Cauê

Personal information
- Full name: Cauê Vinícius dos Santos
- Date of birth: 16 November 2002 (age 23)
- Place of birth: Ituverava, Brazil
- Height: 1.84 m (6 ft 0 in)
- Position: Striker

Team information
- Current team: Criciúma
- Number: 88

Youth career
- 2016–2019: Novorizontino
- 2019–2022: → Corinthians (loan)

Senior career*
- Years: Team / Apps / (Gls)
- 2019–2022: Novorizontino / 1 / (0)
- 2020–2022: → Corinthians (loan) / 9 / (1)
- 2022–2025: Lommel / 41 / (15)
- 2023–2024: → Benfica B (loan) / 28 / (7)
- 2024–2025: → Gil Vicente (loan) / 15 / (1)
- 2025: → Casa Pia (loan) / 12 / (1)
- 2025–: Criciúma / 1 / (0)

International career^{‡}
- 2020: Brazil U20 / 3 / (2)

= Cauê (footballer, born 2002) =

Brazilian footballer

Cauê Vinicius dos Santos (born 16 November 2002), known simply as Cauê, is a Brazilian professional footballer who plays as a striker for Criciúma.

== Club career ==
Born in Ituverava, Cauê started playing football in the local club Novorizontino. Cauê made his professional debut for Novorizontino on 21 March 2019 in the Campeonato Paulista.

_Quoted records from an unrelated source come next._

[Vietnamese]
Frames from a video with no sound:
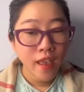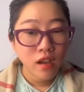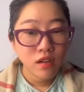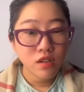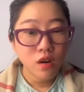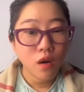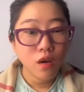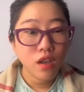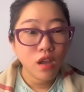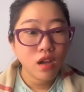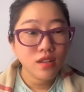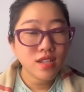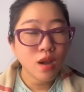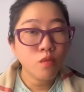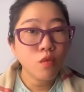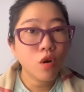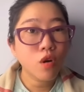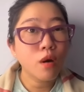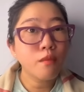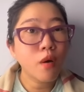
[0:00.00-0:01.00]
rồi ờ,
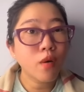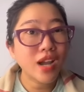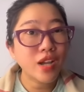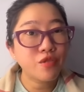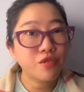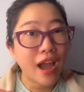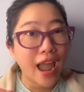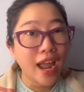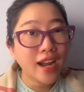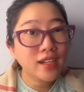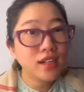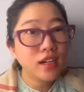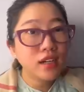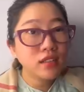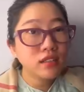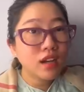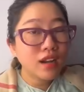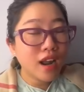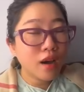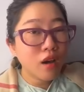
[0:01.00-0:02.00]
xong rồi có một cái phản nữa
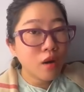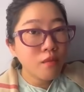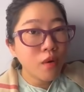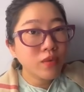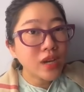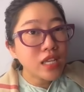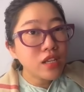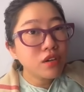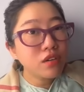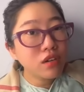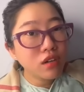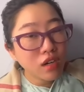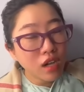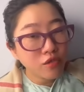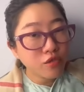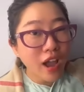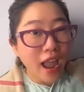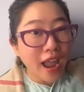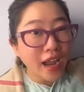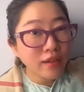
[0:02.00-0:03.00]
tức là có một cái giường
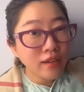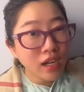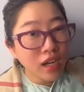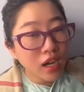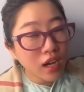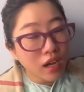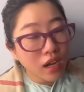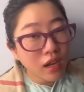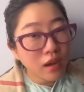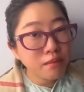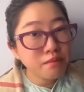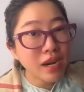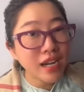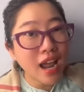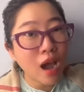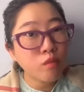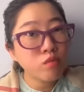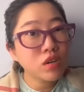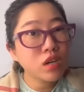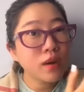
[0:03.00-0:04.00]
cái phản bên
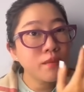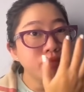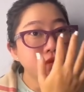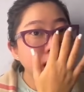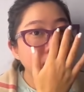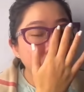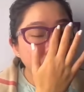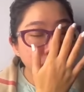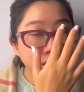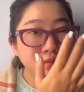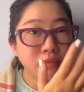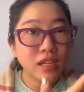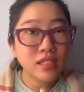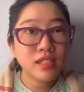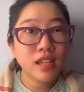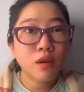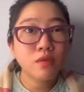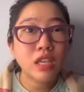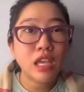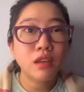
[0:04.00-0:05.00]
hông nữa mà
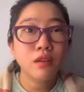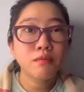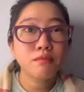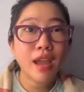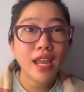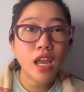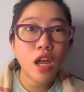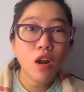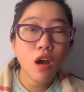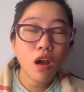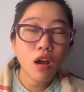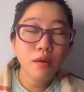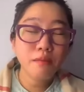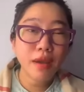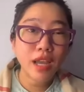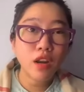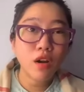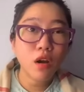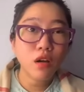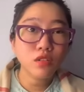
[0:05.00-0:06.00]
sao chị mấy cái đó
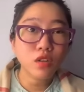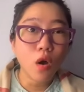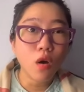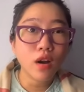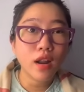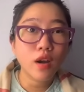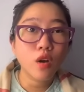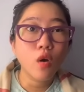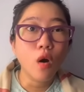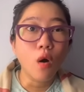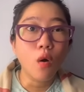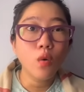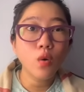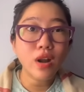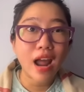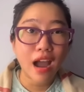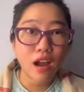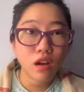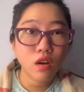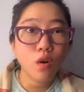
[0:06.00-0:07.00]
mấy cái đó toàn là gỗ
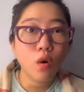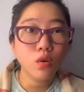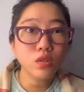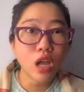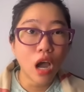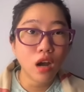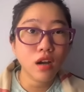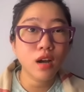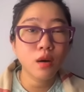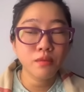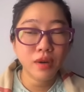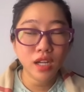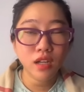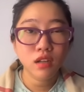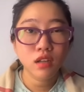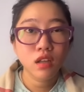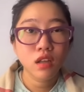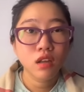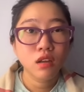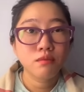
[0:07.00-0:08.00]
đặc gỗ thật không á
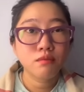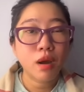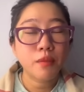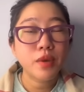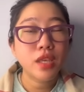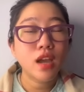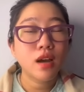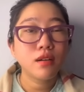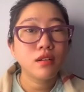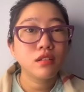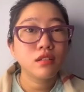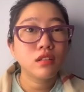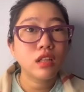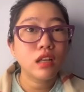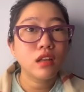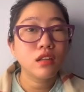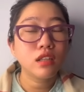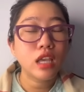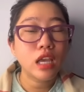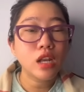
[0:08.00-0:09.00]
mà bây giờ
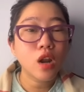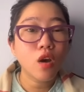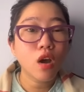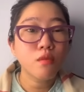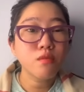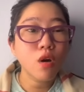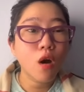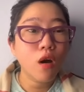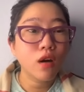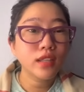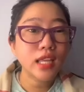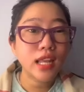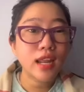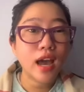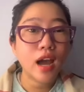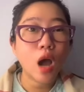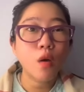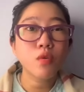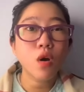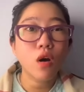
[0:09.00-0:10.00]
tiện chị nói không còn gì
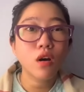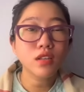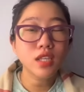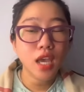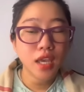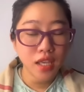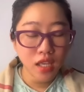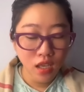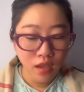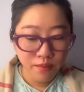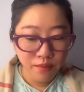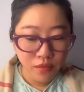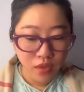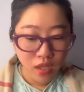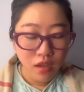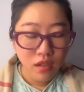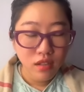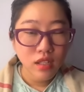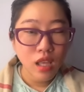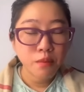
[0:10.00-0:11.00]
là không còn gì
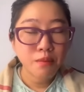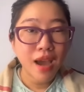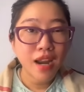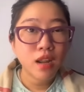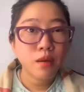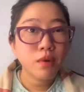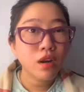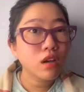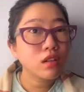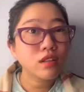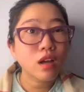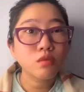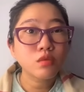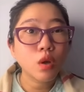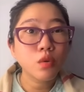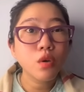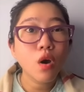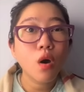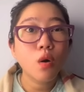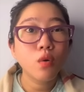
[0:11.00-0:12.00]
thì bạn ấy mới nói tao
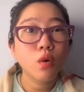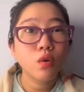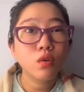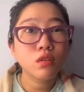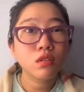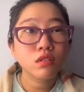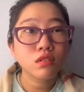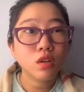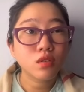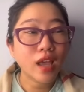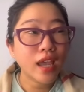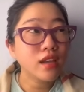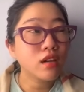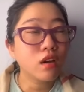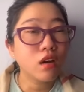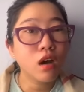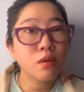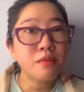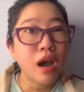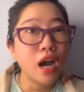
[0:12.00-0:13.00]
tao vô luôn tao thấy
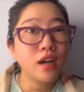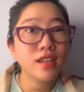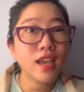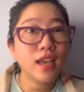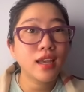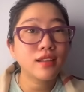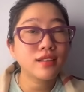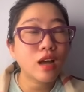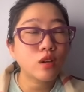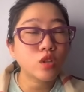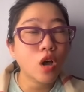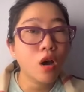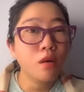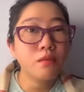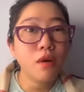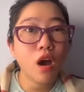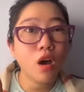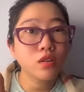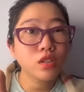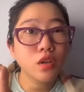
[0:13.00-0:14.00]
cửa mở vậy tao tò
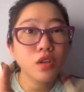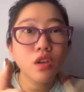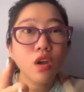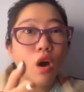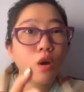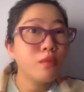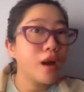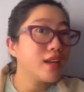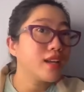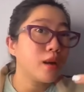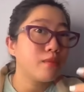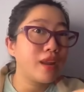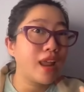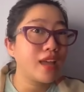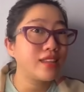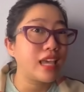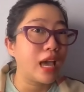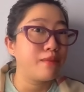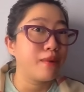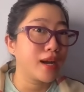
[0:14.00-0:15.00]
mò tao vô bởi chấm
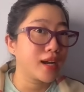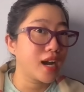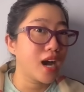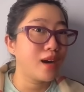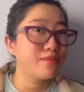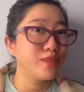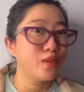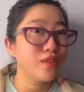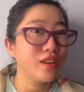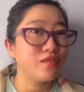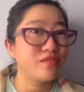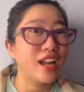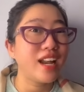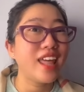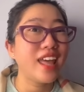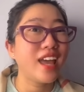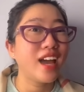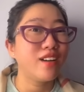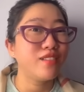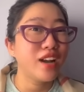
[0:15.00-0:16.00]
nay chạy bằng cơm bởi vì phải
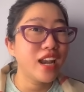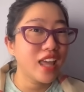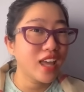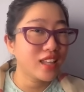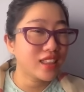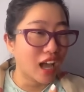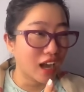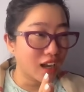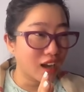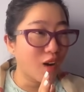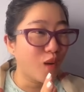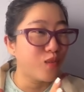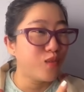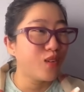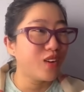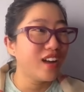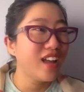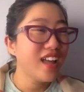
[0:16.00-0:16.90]
lia lia tận cùnglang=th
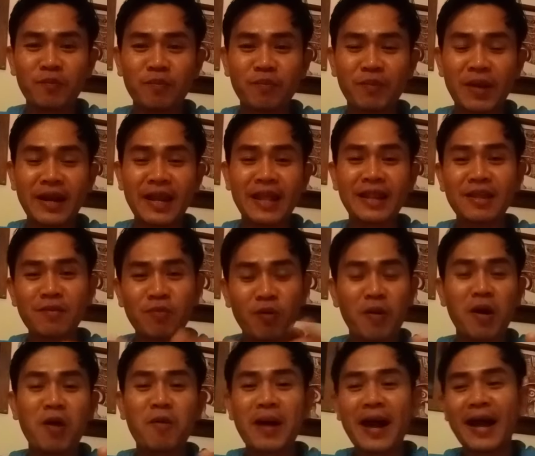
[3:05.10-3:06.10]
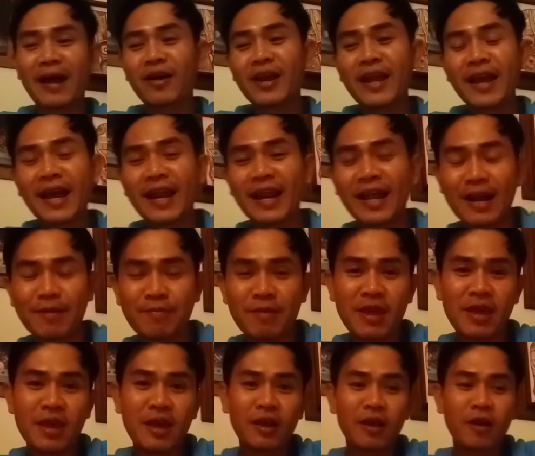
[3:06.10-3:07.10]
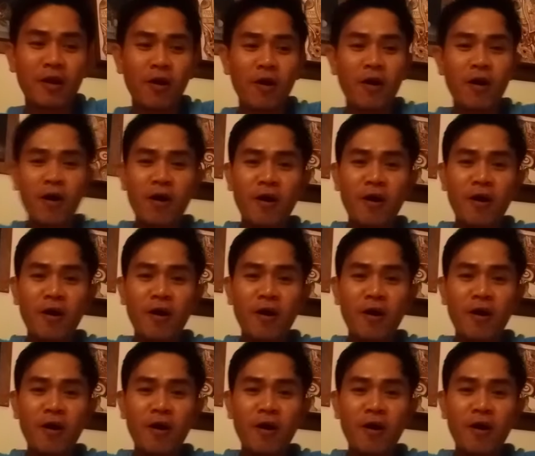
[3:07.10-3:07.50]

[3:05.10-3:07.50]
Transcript: ประเด็นที่ผมเอามาก็แล้วกันนะครับ ก็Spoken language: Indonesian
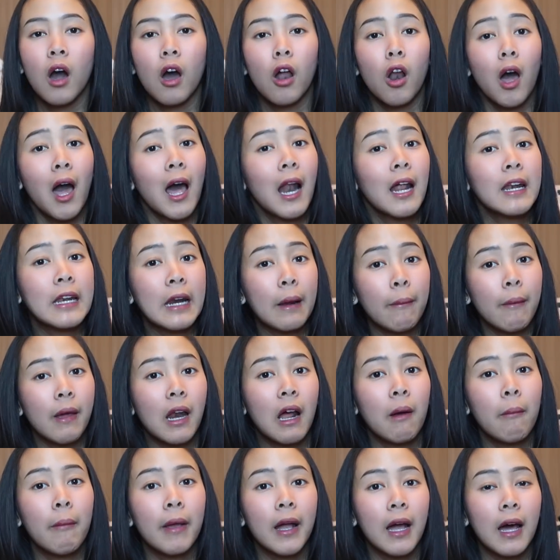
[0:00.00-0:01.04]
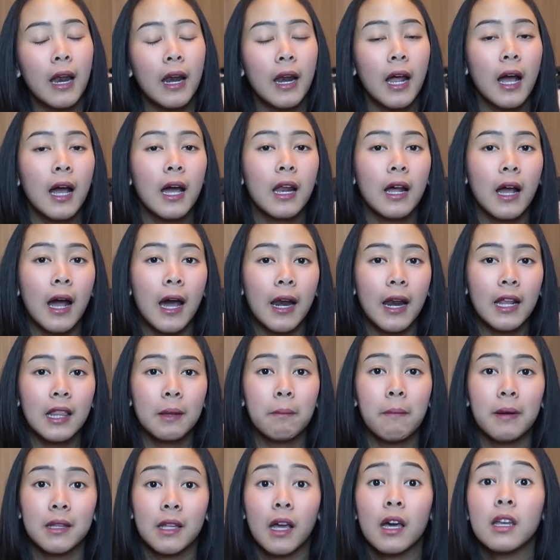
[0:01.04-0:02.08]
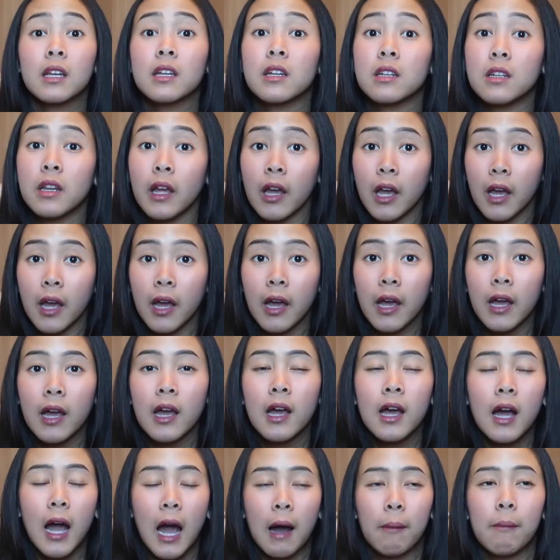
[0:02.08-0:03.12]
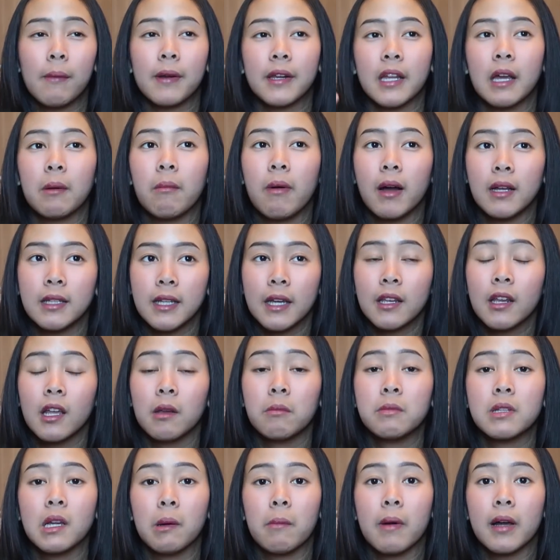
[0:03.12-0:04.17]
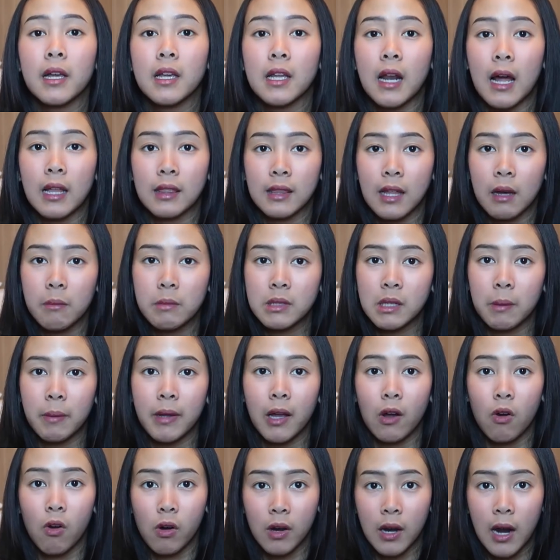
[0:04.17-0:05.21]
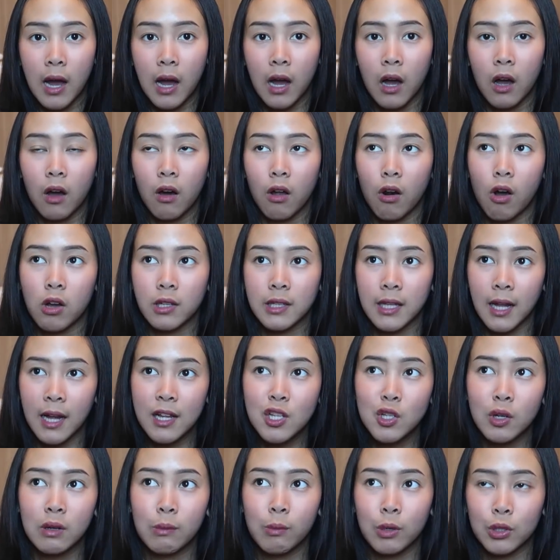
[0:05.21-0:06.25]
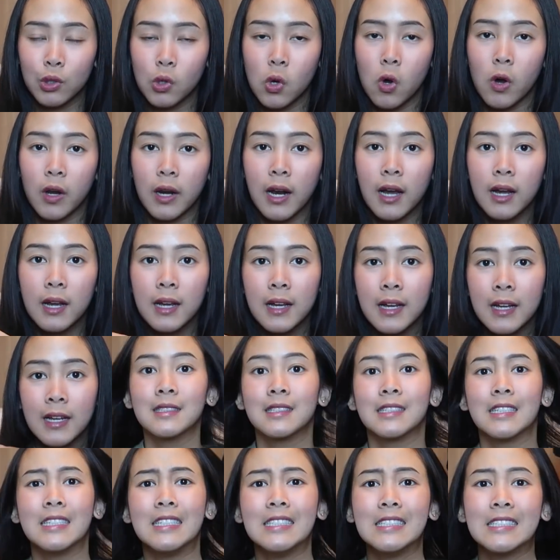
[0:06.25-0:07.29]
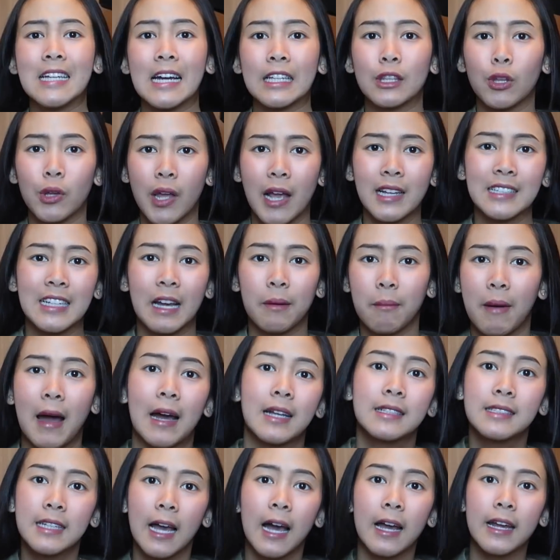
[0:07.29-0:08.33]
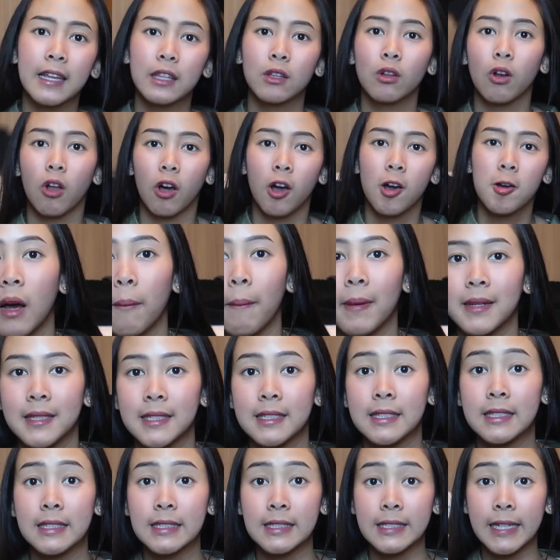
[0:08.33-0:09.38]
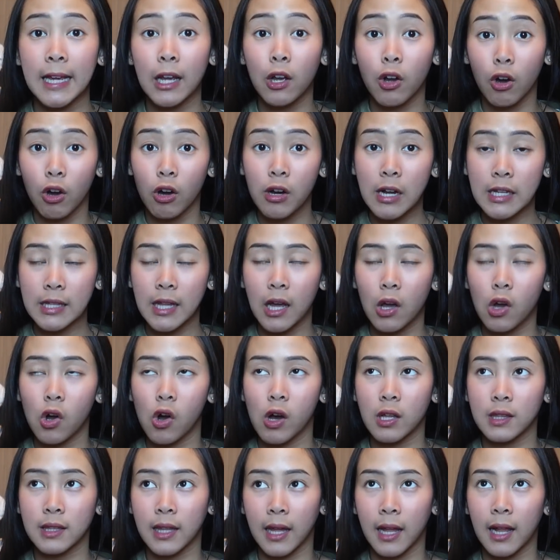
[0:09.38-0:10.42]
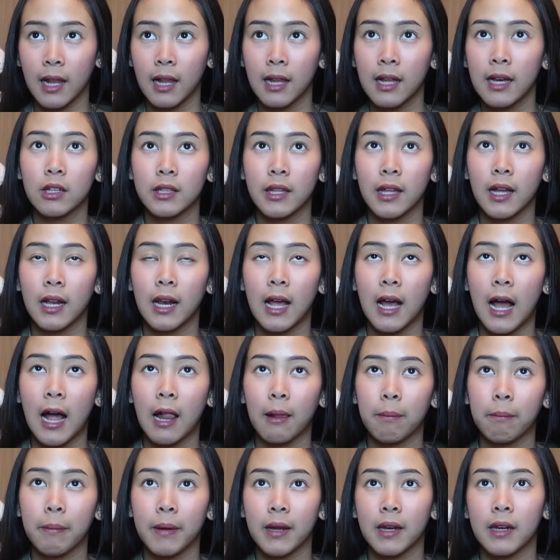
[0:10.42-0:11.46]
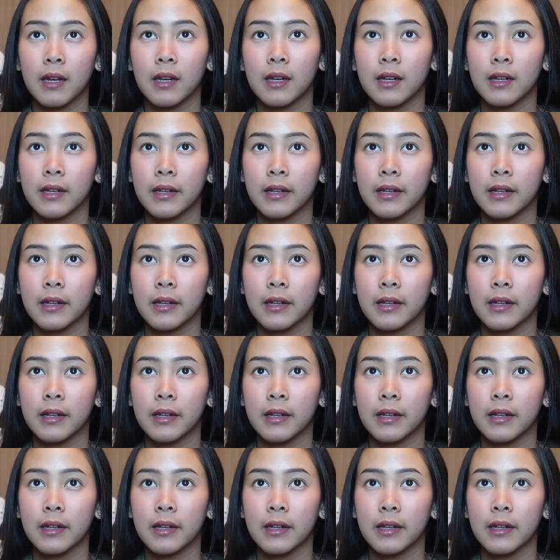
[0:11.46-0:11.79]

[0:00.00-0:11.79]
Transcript: kalau kalian rame-rame karena karena tempatnya kan gede kamarnya banyak dan bisa bagi rata bisa banyak orang kalau hotel kan cuma buat dua orang jadi jatuhnya sama aja gitu loh nah pas di Niseko kita ke hotel hotel AlpenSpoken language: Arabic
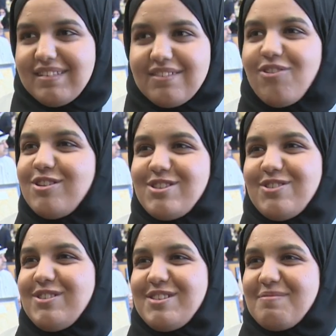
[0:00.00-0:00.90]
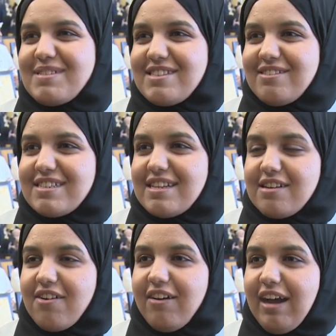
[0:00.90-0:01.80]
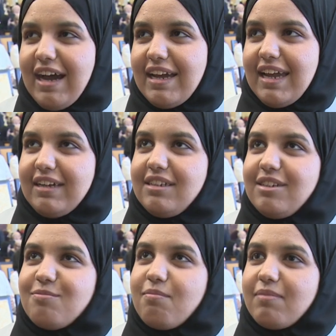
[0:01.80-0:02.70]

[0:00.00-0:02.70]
وواجد واجد مستوى صراحة يعني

He later signed for Corinthians. He became part-time with the professional squad in September 2020.

In January 2022, Cauê joined Belgian First Division B side Lommel on a five-year deal.

On 30 August 2023, Portuguese club Benfica announced that Cauê had joined their B team on a season-long loan from Lommel.